Quote from icarus618:

I think you misunderstood the graph and excerpt.

The graph represents various market operating points. If you use set-ups, edges, etc., sub in those terms. The excerpt states that upper left to lower right is the path to follow for a person learning to trade futures intraday; i.e., it is a CHOICE to follow a path that begins with high profit/low risk trades only and then moving on to other trades as your skills increase.

The point of the post was to state that in trading (in contrast to investing) the profit/risk profile is all over the place. Some have followed up here confirming that point. I'm not interested in debating or changing anyone's mind. I'm just putting what I know out there.

That being said, your post does raise the interesting question of where the actual source of trading risk lies. Is it in the market? (Risk is not uniform across various market operating points regardless of trader skill level.) Is it in the trader? (Risk is inversely related to trader skill level; i.e., if a trader is good enough, any operating point can be low risk.) Or is it a combination of both? I'll leave that for you to consider.

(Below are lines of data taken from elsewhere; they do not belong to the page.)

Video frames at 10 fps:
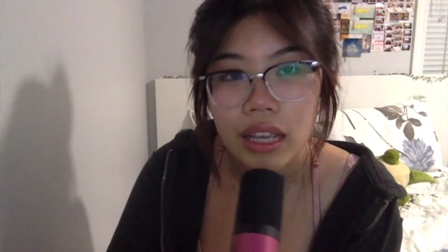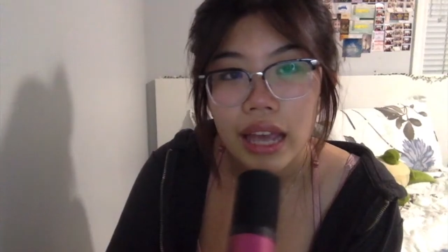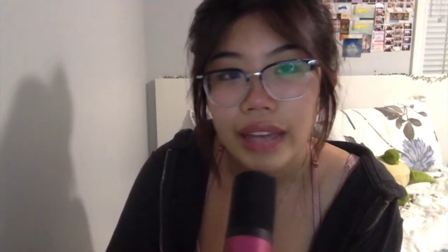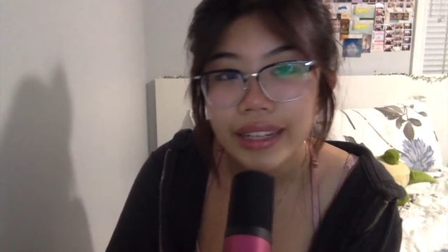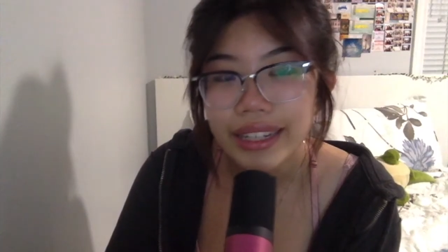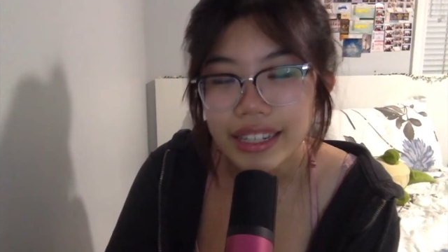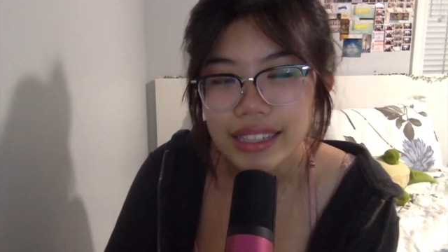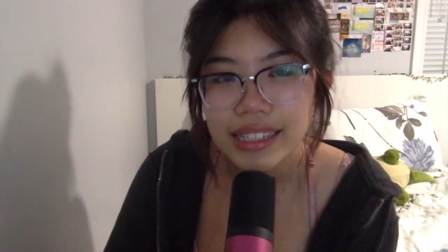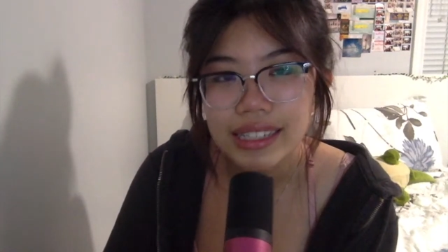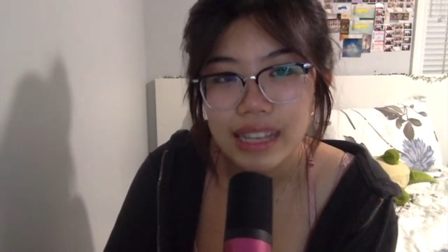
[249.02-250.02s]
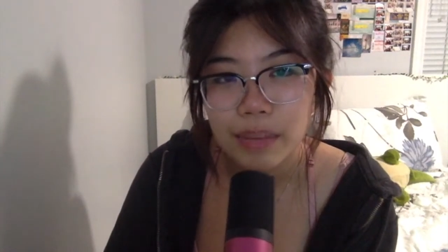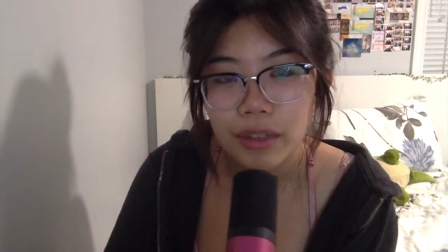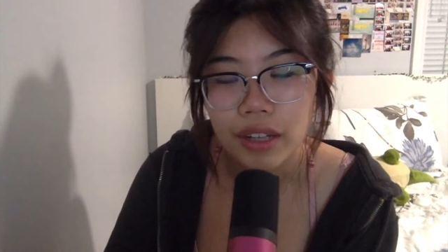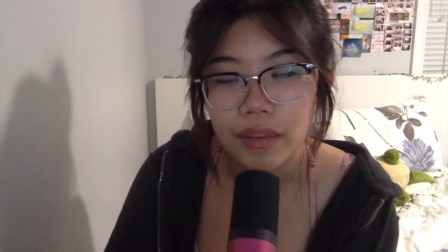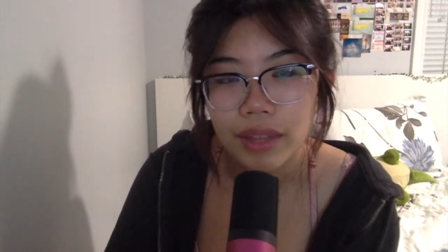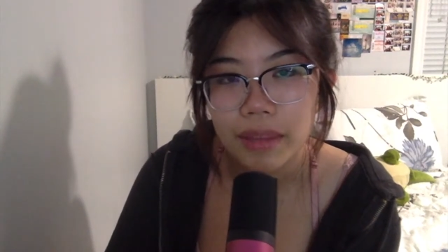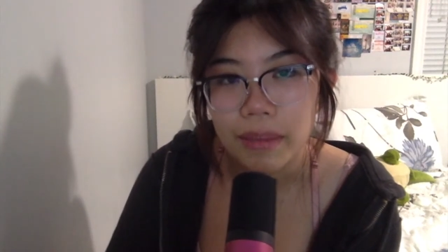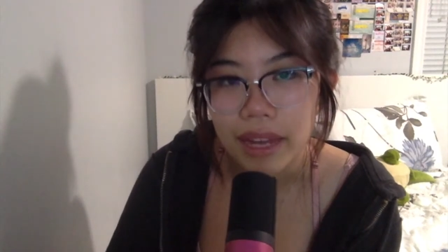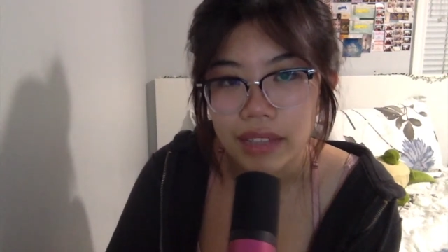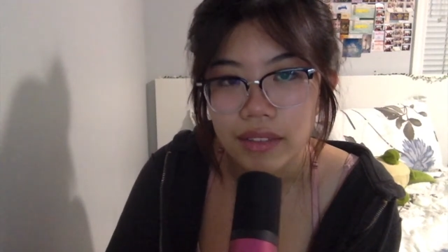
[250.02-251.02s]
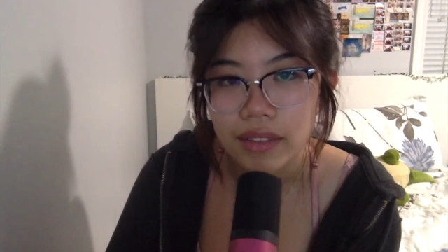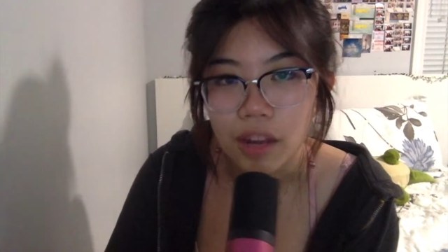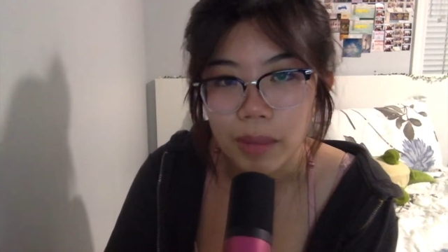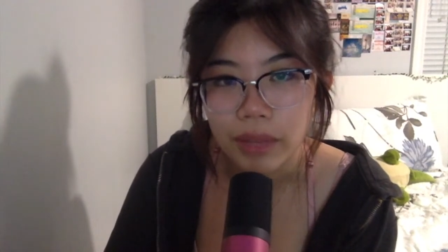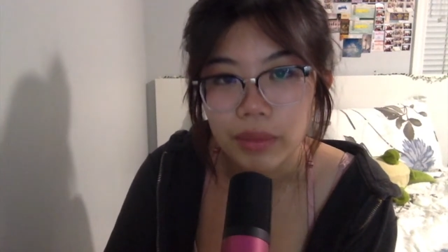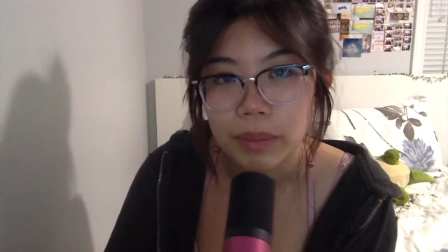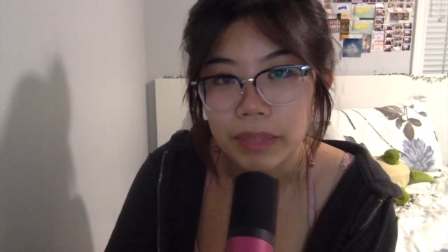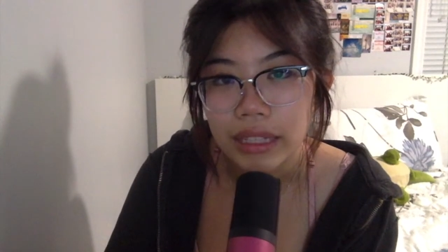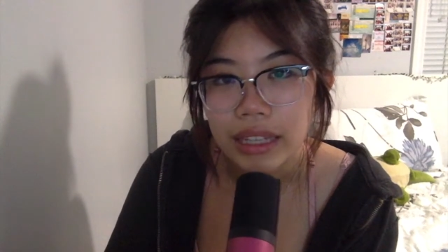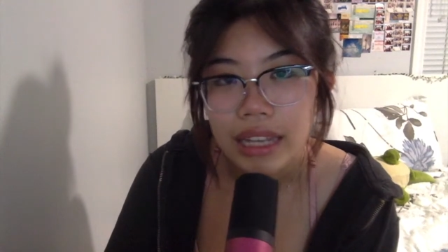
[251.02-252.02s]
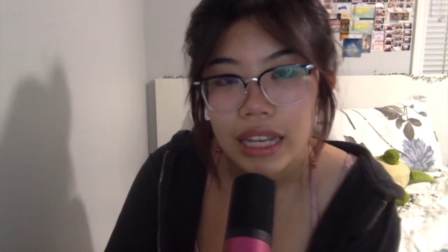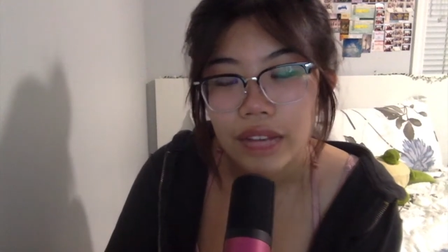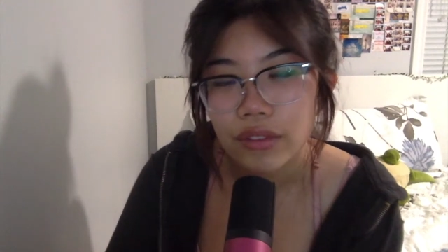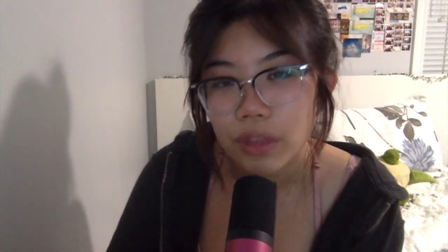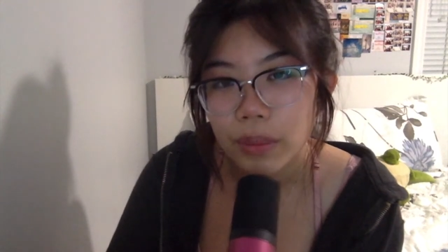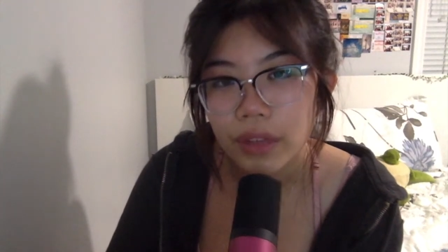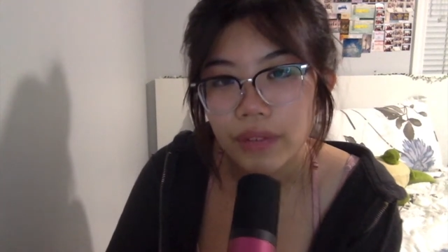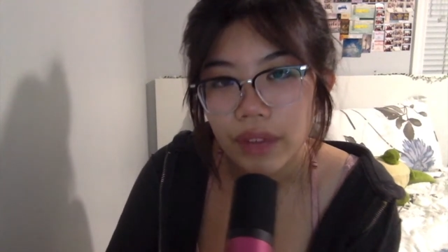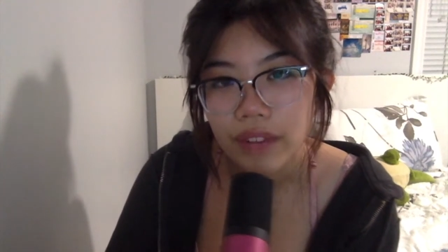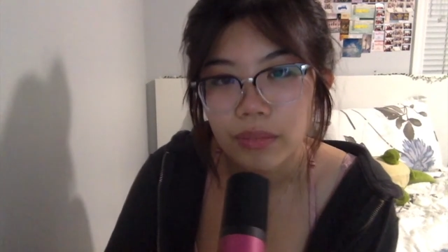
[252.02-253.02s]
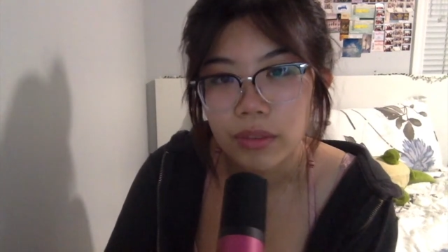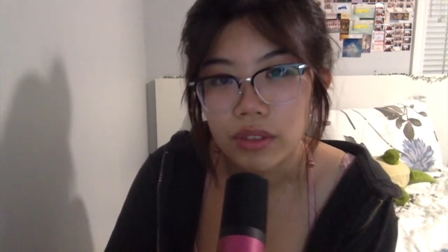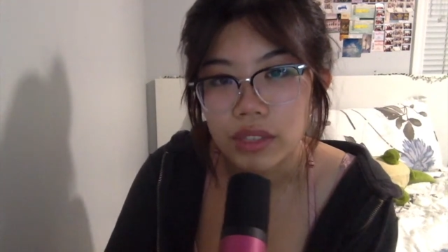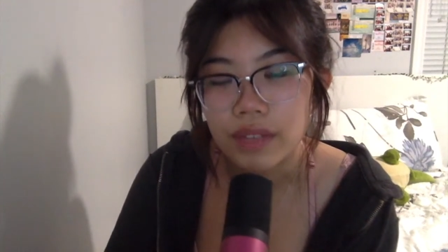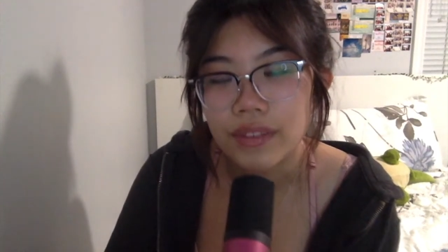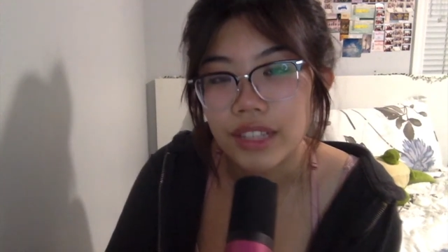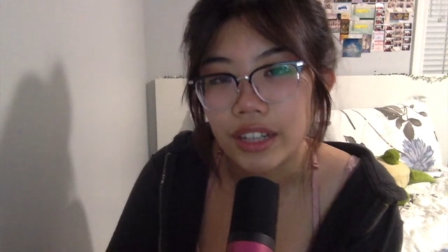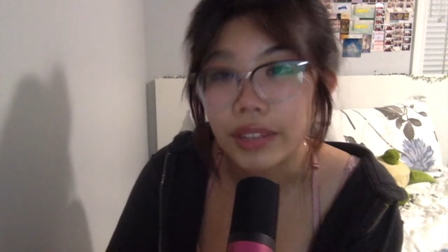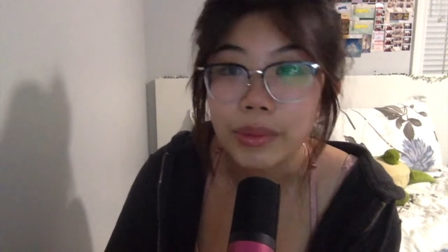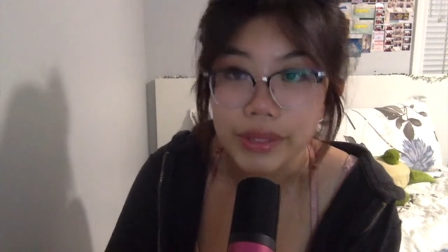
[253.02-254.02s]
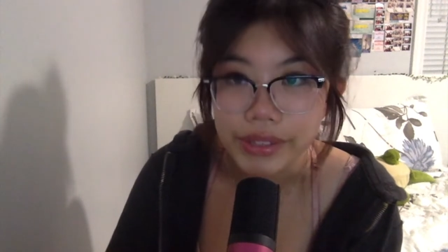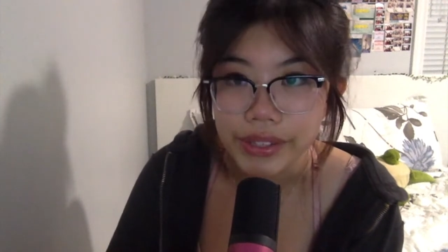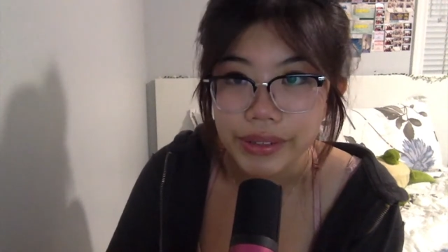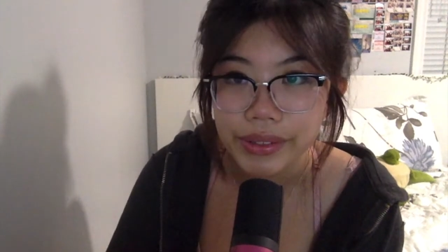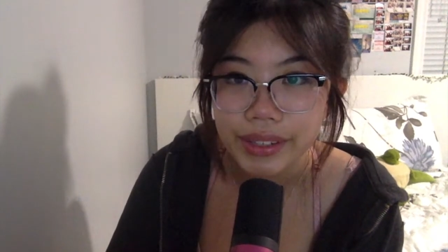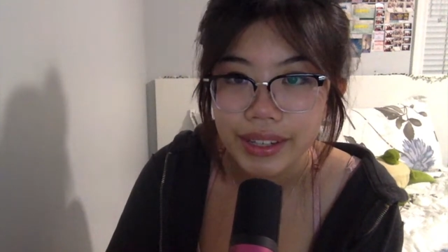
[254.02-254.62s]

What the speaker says: And here is an example of what the mass of the compound would be if 3.5 moles of neon was used.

Another question is, is it possible or likely for someone learning to trade on his or her own to be able to recognize if a trade is high, average, or low risk? That's another can of worms.

After reading that explanation, I still don't think it makes sense.

Why would you start making more risky/less payoff trades as you get more experienced?
 
I never said compounding makes me mad. I said I'm content to make $500 per day and have no intention of scaling up even if my account is $1M. Sure, with a $50k account I go up to 9 ES contracts. Compounding that way, with a $1M account I could go up to 180 ES contracts but seeing $9,000 per point would probably make me shit myself. That's more money than most people make in a month. PER POINT.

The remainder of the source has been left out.